Items from a dataset:
○ ○ ○ ○
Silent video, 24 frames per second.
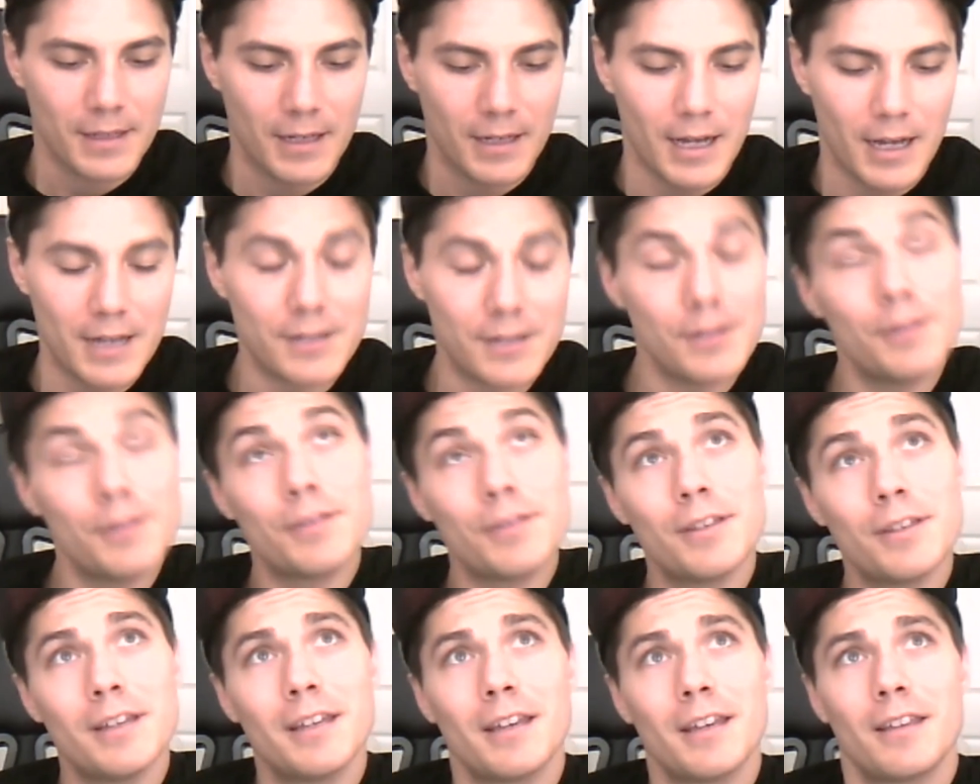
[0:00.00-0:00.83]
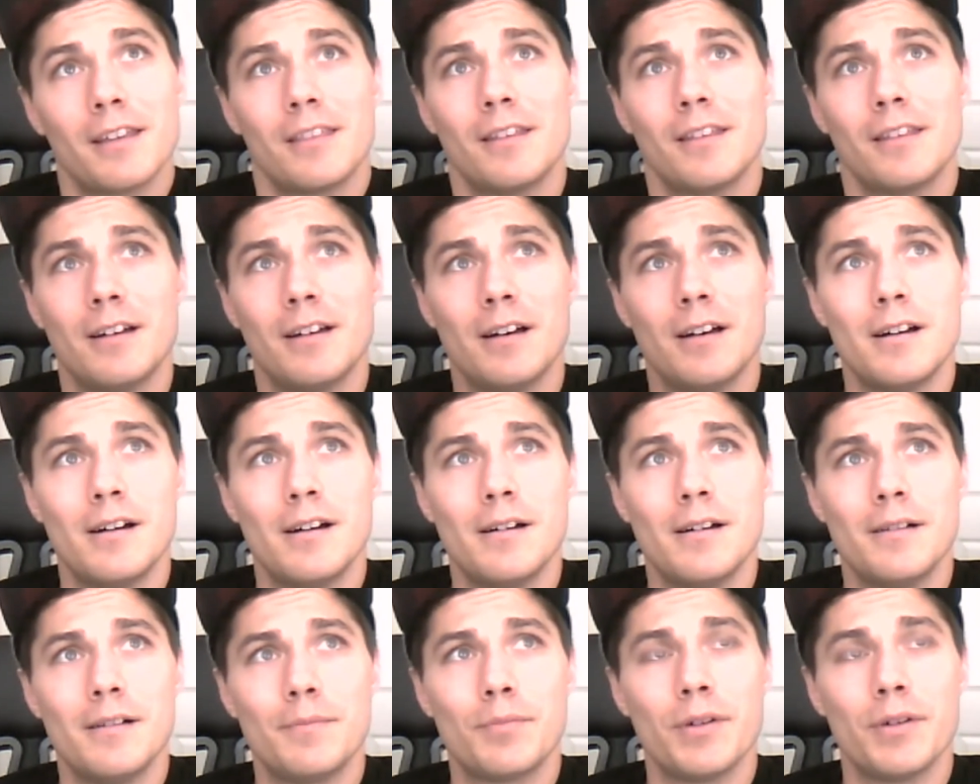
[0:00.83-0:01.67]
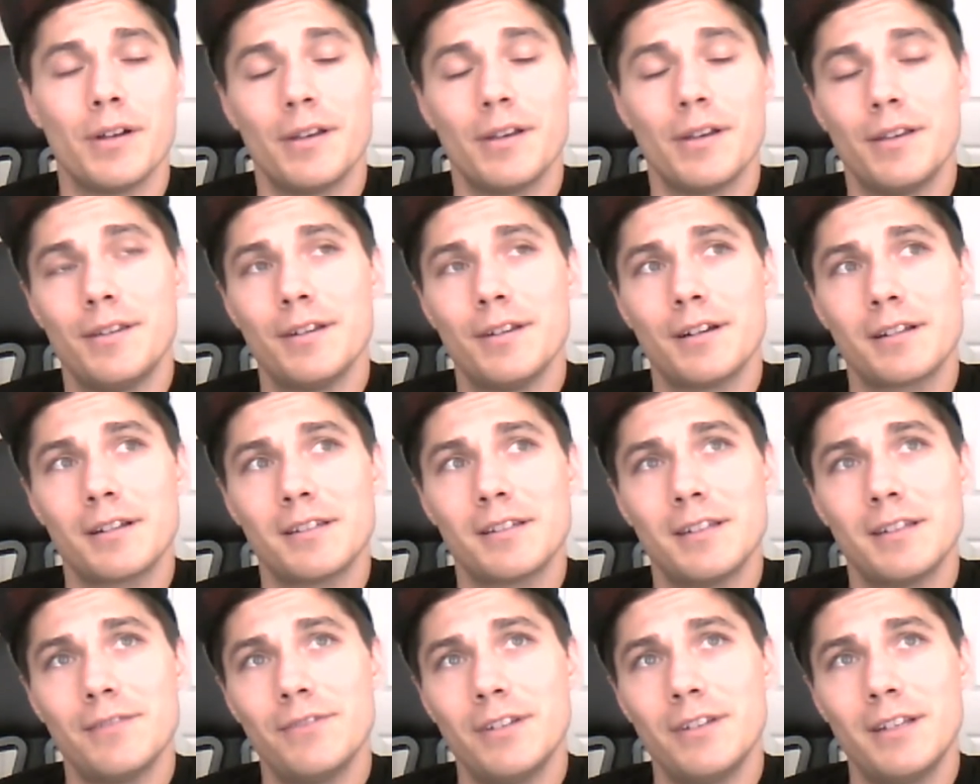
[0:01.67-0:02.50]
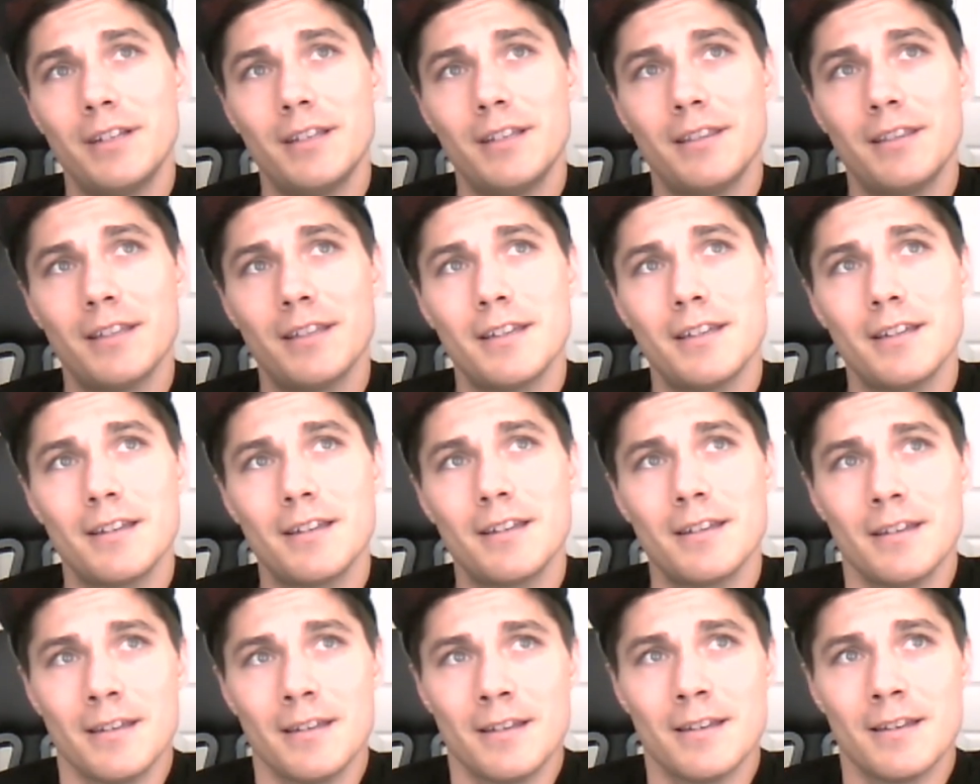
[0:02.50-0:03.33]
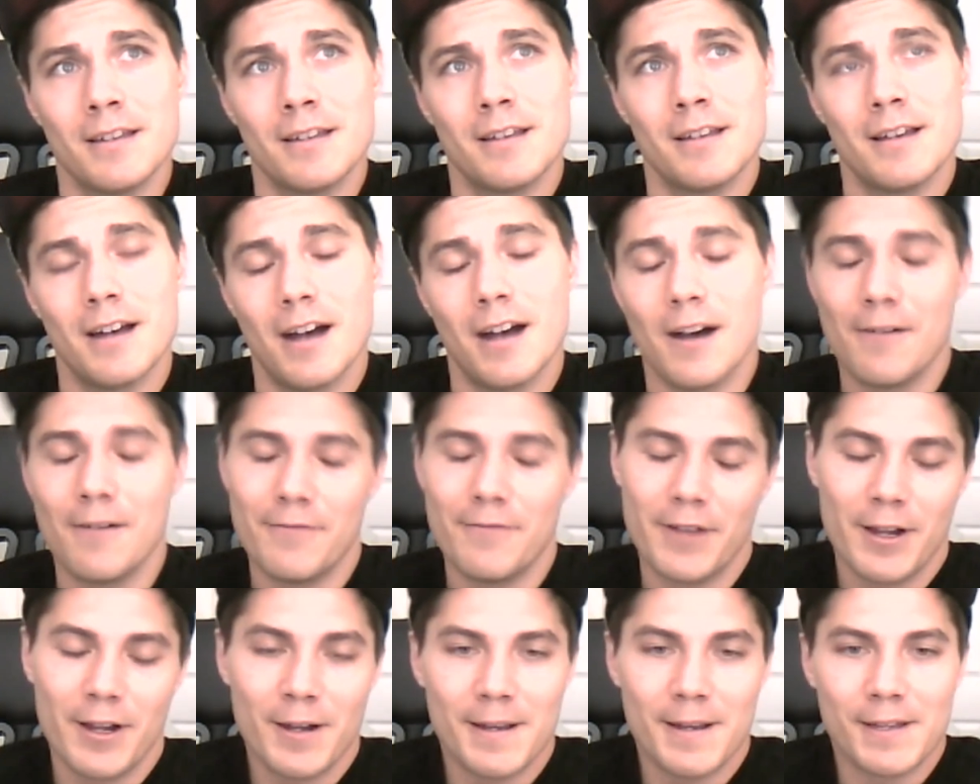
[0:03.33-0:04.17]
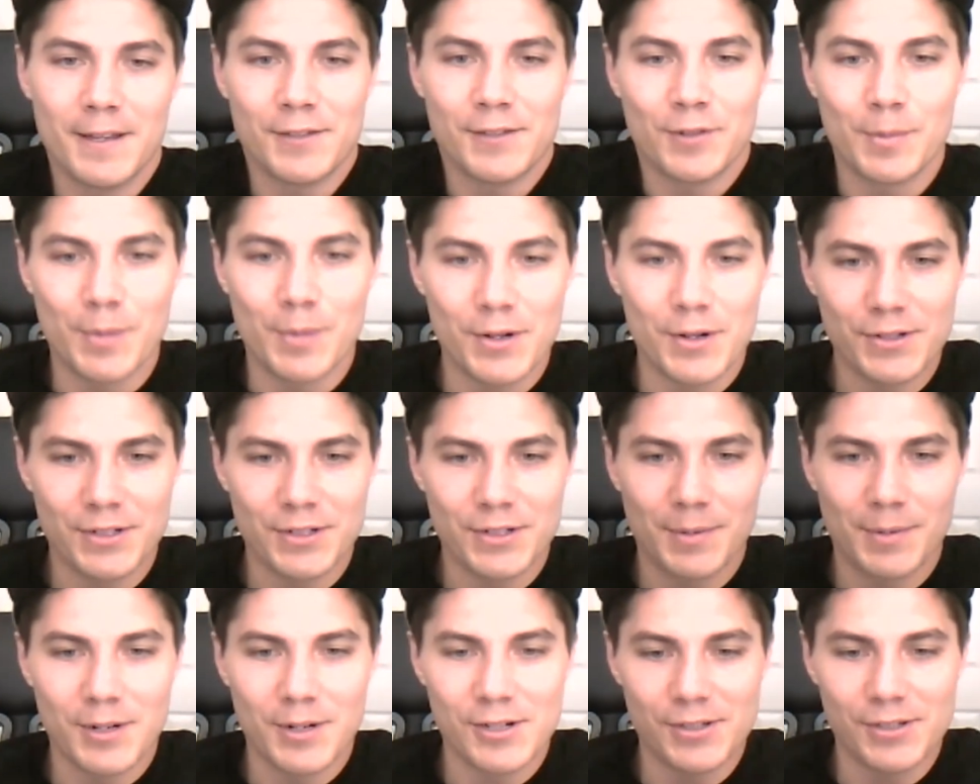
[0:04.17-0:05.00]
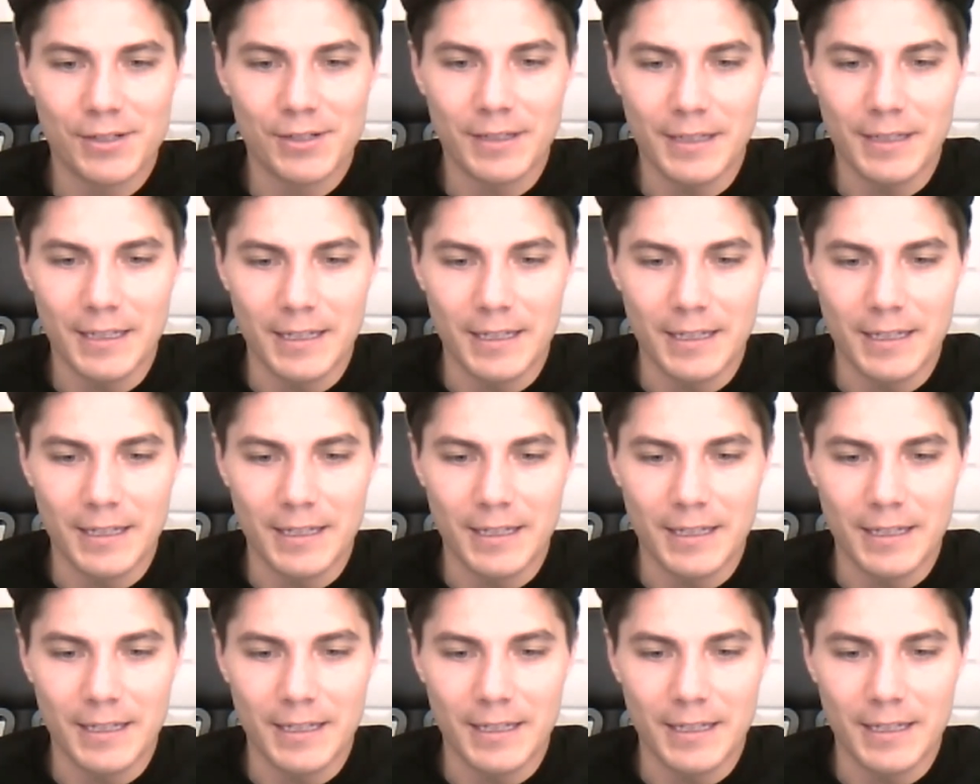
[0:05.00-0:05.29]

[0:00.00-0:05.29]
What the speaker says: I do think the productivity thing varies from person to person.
○ ○ ○ ○
*YOUR OBJECTIVE*
The records above should be written out exactly, and the images dropped.

*ANSWER SECTION*
Silent video, 24 frames per second.
[0:00.00-0:00.83]
[0:00.83-0:01.67]
[0:01.67-0:02.50]
[0:02.50-0:03.33]
[0:03.33-0:04.17]
[0:04.17-0:05.00]
[0:05.00-0:05.29]

[0:00.00-0:05.29]
What the speaker says: I do think the productivity thing varies from person to person.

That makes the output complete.